● Your goal:
Below are some records. Set down exactly the line holding "[00:00:21.97]" and every later line through the end, omitting the pictures.

Extracted records:
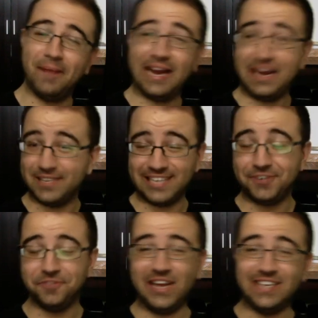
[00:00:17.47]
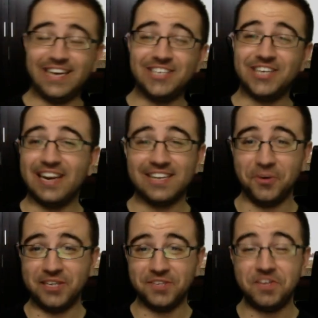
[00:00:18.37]
My name is Andrew Fantasia, and
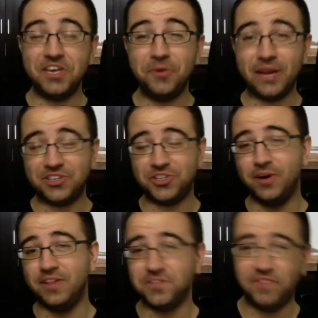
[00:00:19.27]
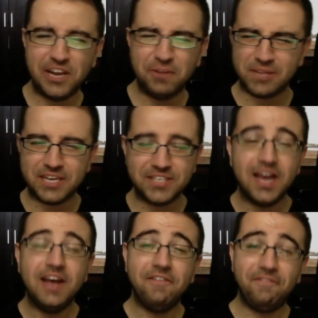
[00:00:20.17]
as always, if you enjoy this video, please
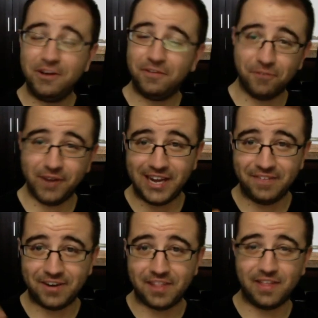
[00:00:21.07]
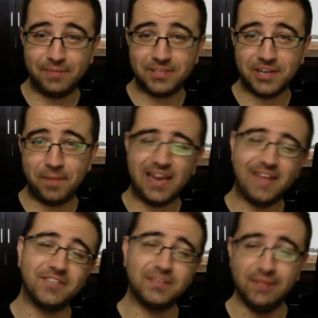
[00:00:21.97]
feel free to give it a thumbs up
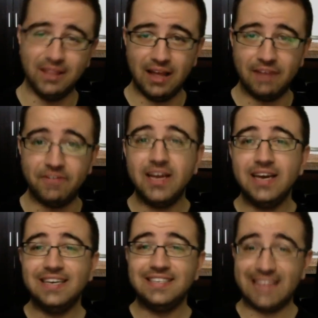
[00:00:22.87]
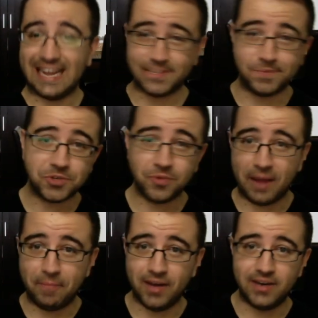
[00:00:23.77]
and give some love to that
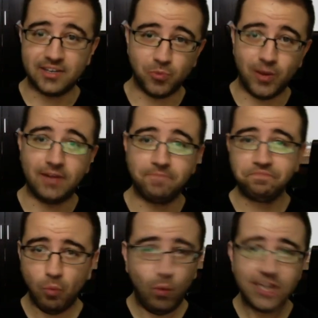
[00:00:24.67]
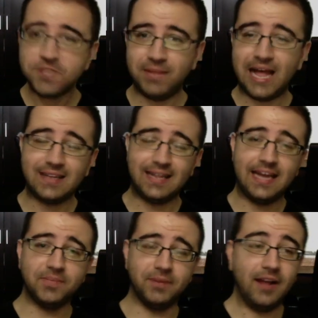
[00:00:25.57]
subscribe button as well. What is Black
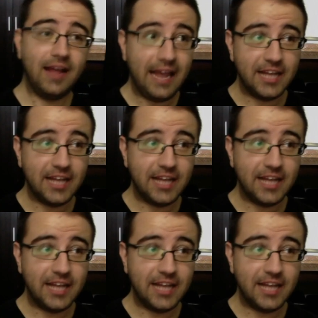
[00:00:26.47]
KLANSMAN?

● Reply:
[00:00:21.97]
feel free to give it a thumbs up
[00:00:22.87]
[00:00:23.77]
and give some love to that
[00:00:24.67]
[00:00:25.57]
subscribe button as well. What is Black
[00:00:26.47]
KLANSMAN?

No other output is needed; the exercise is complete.